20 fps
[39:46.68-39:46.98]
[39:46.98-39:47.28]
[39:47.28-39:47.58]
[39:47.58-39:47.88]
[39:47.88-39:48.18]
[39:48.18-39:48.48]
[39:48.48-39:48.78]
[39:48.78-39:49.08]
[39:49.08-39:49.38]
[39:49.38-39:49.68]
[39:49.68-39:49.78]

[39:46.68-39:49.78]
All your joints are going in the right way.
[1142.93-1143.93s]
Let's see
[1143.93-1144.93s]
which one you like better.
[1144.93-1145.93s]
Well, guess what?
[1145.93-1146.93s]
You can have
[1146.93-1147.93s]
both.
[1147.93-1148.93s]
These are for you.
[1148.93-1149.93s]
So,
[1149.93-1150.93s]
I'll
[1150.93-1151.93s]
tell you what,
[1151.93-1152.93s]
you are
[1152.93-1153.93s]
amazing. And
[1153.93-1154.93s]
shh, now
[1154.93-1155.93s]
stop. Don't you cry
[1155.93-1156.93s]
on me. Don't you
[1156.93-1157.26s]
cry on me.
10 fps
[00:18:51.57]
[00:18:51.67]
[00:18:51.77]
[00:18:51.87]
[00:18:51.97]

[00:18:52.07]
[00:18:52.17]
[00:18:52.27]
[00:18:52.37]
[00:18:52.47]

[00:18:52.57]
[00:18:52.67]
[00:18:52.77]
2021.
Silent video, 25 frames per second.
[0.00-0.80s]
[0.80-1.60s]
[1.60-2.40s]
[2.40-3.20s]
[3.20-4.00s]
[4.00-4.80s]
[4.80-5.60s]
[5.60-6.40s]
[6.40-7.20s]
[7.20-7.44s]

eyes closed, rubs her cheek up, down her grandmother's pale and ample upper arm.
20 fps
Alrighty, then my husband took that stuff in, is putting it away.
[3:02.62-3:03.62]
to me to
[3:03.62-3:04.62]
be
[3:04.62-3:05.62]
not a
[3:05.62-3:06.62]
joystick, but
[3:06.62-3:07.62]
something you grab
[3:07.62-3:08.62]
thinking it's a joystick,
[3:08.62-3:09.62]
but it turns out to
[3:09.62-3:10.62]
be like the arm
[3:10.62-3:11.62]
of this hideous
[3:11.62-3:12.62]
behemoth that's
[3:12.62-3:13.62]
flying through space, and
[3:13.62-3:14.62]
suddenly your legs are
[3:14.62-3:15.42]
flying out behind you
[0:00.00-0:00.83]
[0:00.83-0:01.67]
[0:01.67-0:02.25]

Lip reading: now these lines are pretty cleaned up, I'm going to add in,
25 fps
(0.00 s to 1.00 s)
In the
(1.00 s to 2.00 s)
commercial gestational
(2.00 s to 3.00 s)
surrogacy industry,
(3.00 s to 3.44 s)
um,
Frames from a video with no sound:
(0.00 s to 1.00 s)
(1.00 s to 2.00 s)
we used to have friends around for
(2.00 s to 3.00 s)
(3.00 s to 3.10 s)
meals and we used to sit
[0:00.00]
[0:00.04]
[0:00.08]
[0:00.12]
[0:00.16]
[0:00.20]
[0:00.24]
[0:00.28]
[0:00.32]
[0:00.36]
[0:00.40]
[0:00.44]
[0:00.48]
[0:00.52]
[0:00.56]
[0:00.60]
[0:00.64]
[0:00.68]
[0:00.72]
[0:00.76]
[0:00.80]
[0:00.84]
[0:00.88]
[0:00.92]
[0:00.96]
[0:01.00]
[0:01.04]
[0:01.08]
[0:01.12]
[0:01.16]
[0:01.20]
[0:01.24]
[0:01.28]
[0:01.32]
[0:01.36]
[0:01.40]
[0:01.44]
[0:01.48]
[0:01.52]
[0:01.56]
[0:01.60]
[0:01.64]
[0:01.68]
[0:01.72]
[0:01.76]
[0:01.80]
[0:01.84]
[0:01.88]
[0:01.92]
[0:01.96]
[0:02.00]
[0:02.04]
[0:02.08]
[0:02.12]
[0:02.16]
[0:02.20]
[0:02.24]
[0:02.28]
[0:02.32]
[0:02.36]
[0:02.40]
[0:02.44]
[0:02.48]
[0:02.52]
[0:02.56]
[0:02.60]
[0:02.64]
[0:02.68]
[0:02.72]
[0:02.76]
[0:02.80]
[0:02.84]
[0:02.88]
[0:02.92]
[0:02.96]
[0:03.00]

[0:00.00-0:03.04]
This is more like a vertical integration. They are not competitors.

+ + + + + + +

▶ _Problem statement_
Report every line in the listing that holds the word "video".

▶ _Answer to this problem_
Silent video, 25 frames per second.
Frames from a video with no sound:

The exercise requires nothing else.